:: Task instructions ::
Recreate the listing that follows line for line, without pictures.

:: Listed entries ::
=== Section Start ===

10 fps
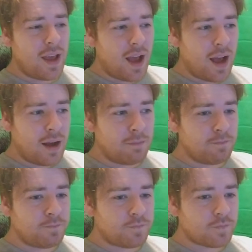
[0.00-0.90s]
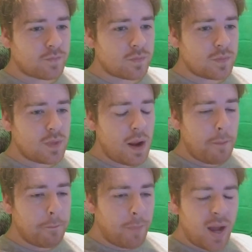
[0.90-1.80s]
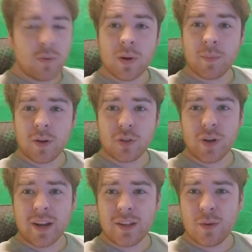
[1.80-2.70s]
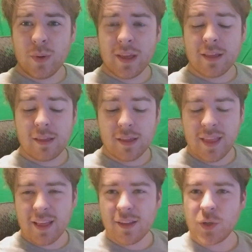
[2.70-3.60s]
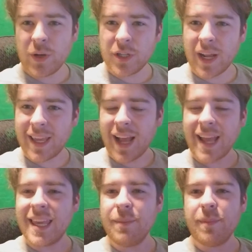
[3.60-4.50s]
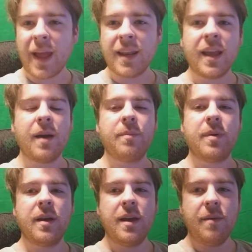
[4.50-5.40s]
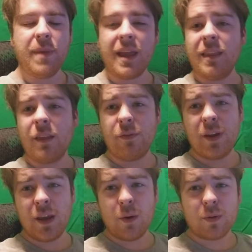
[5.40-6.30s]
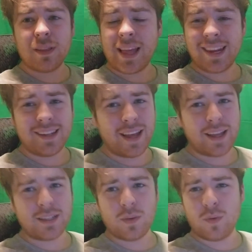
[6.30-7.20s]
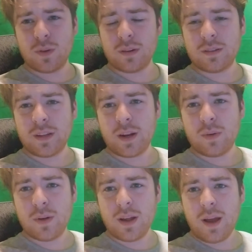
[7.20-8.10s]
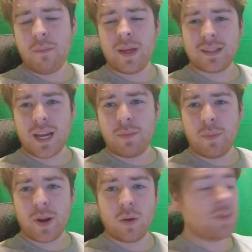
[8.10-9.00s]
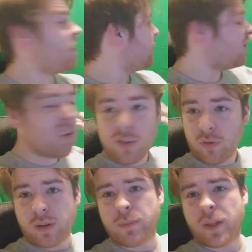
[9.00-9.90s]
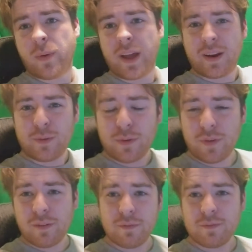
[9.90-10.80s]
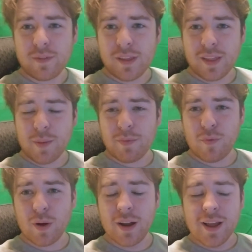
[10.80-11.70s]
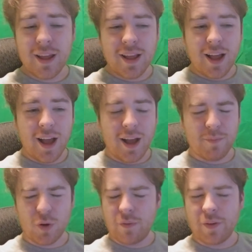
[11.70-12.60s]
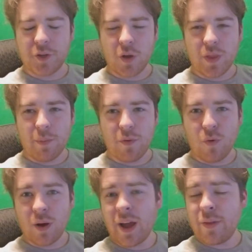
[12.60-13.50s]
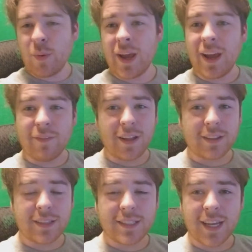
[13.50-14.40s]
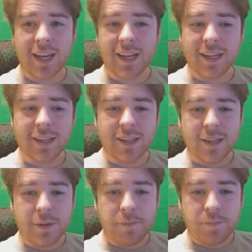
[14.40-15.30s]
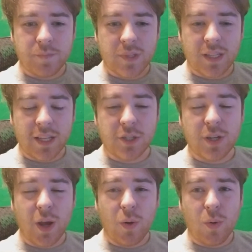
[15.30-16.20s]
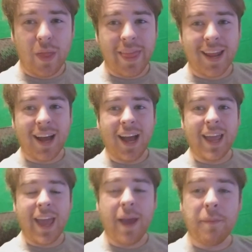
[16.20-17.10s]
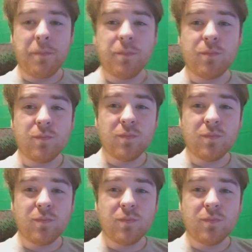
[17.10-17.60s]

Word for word: Um, but what I'm going to try to do is, in that situation, I, I keep ending up making these videos late at night or, you know, by the time I'm at home. This is my green screen, by the way. I don't know if I've seen that before um, or if I've showed that before. Either way, I've got to, to let you know that I am...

=== Section End ===

:: Task solution ::
10 fps
[0.00-0.90s]
[0.90-1.80s]
[1.80-2.70s]
[2.70-3.60s]
[3.60-4.50s]
[4.50-5.40s]
[5.40-6.30s]
[6.30-7.20s]
[7.20-8.10s]
[8.10-9.00s]
[9.00-9.90s]
[9.90-10.80s]
[10.80-11.70s]
[11.70-12.60s]
[12.60-13.50s]
[13.50-14.40s]
[14.40-15.30s]
[15.30-16.20s]
[16.20-17.10s]
[17.10-17.60s]

Word for word: Um, but what I'm going to try to do is, in that situation, I, I keep ending up making these videos late at night or, you know, by the time I'm at home. This is my green screen, by the way. I don't know if I've seen that before um, or if I've showed that before. Either way, I've got to, to let you know that I am...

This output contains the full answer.